__Try it__.
Return exactly the lines from the "[6:49.37-6:50.41]" line through the last line of the entries below. Include no pictures.

__Items from a dataset__.
========
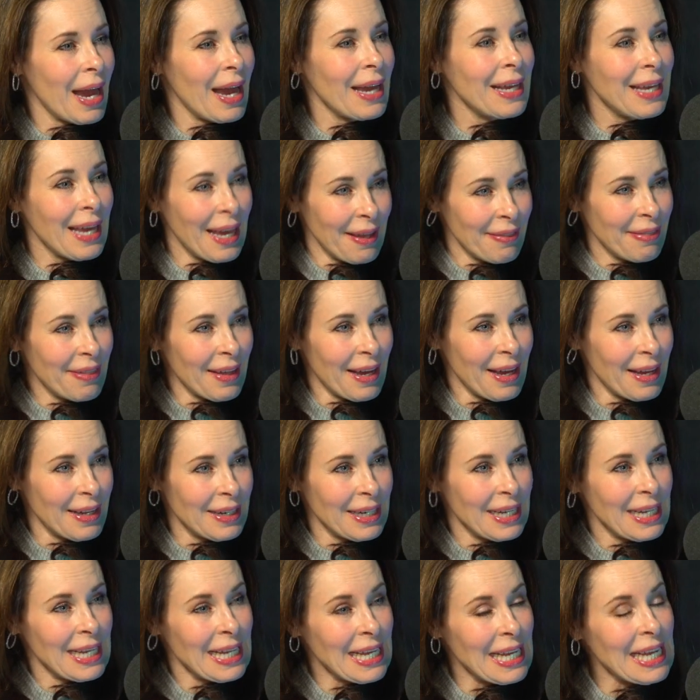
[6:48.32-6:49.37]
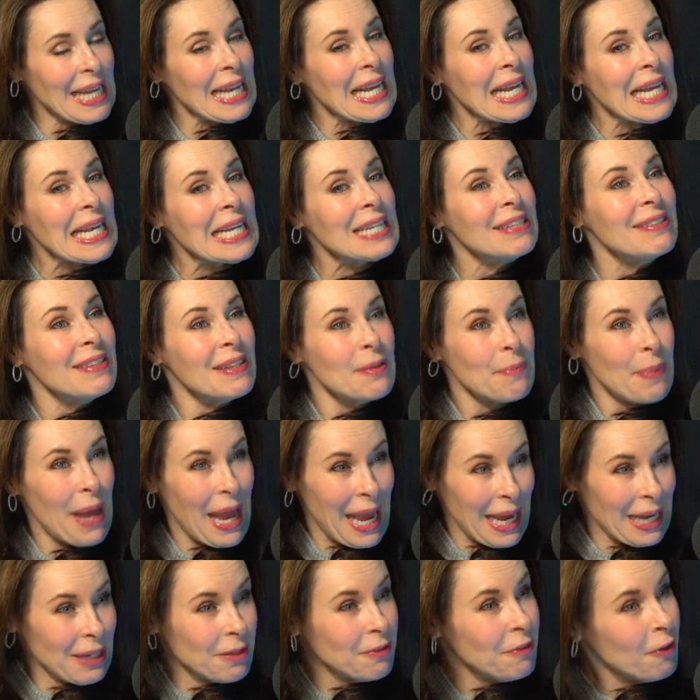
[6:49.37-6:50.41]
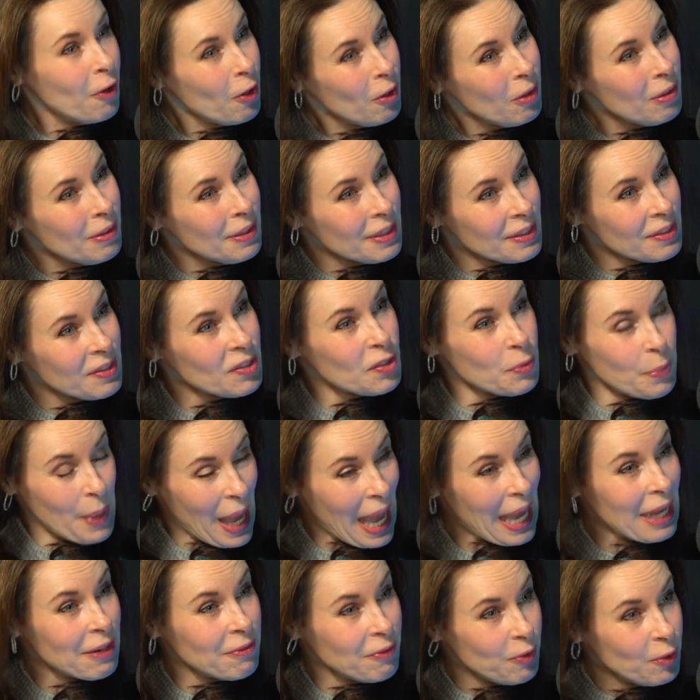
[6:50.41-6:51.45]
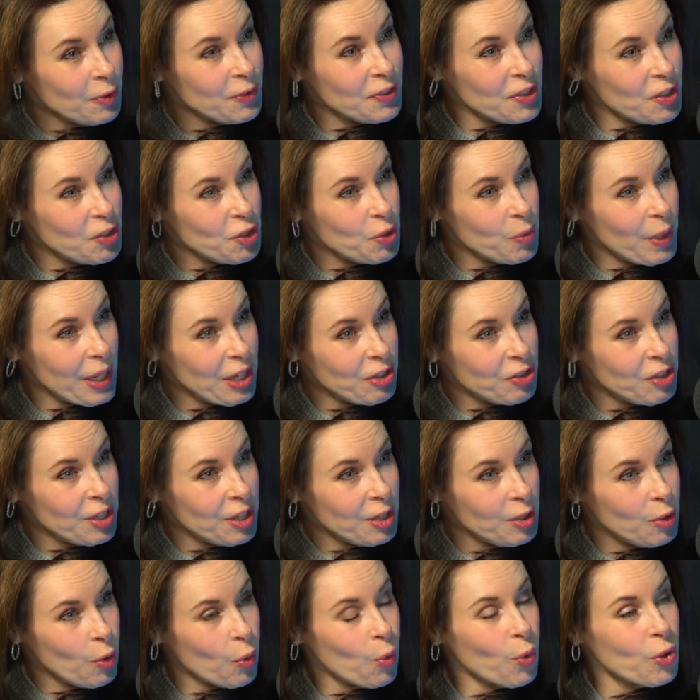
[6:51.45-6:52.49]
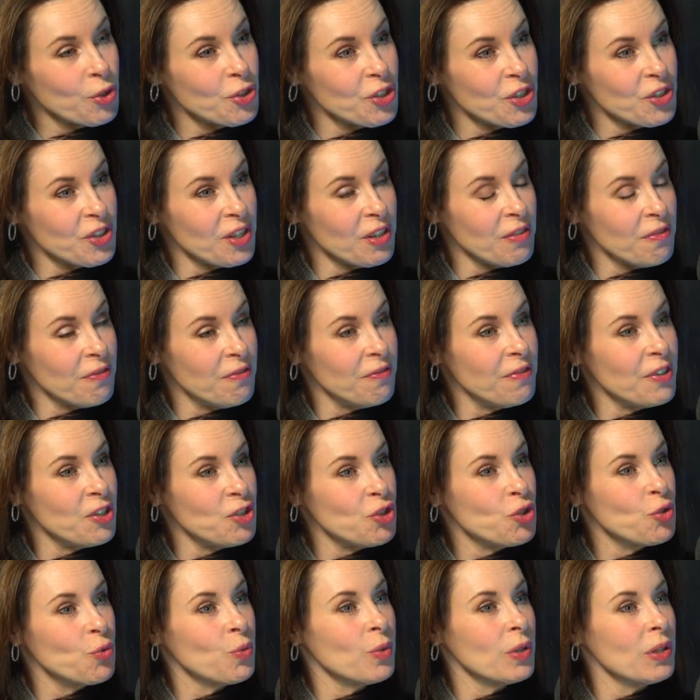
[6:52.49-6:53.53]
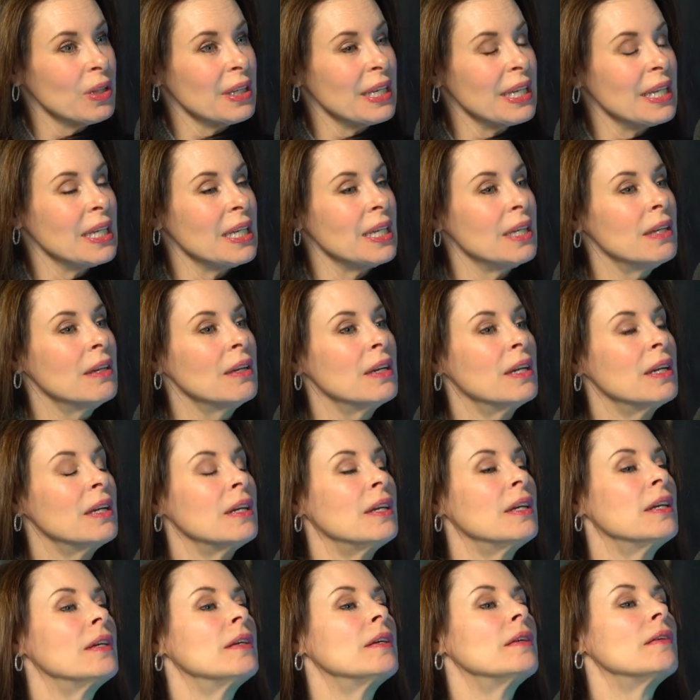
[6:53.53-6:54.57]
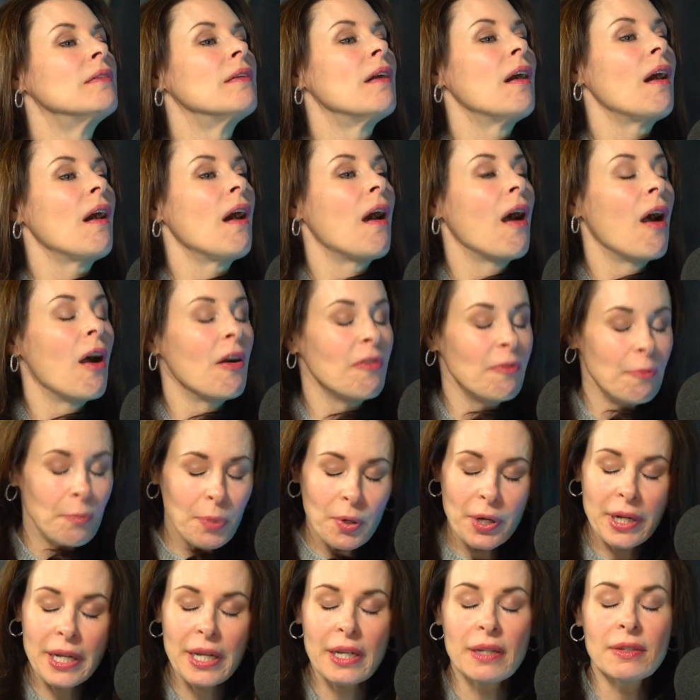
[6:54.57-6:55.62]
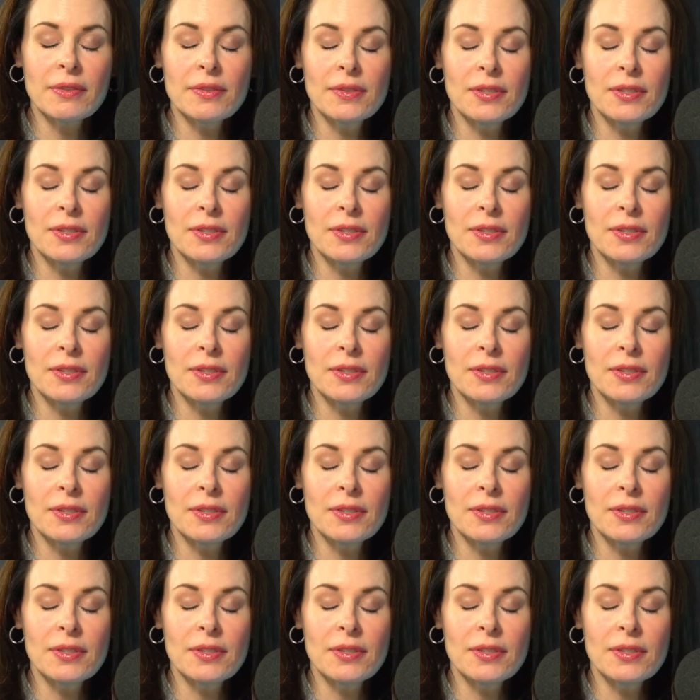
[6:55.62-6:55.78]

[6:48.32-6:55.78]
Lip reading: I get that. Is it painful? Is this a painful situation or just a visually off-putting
========
__Completed exercise__.
[6:49.37-6:50.41]
[6:50.41-6:51.45]
[6:51.45-6:52.49]
[6:52.49-6:53.53]
[6:53.53-6:54.57]
[6:54.57-6:55.62]
[6:55.62-6:55.78]

[6:48.32-6:55.78]
Lip reading: I get that. Is it painful? Is this a painful situation or just a visually off-putting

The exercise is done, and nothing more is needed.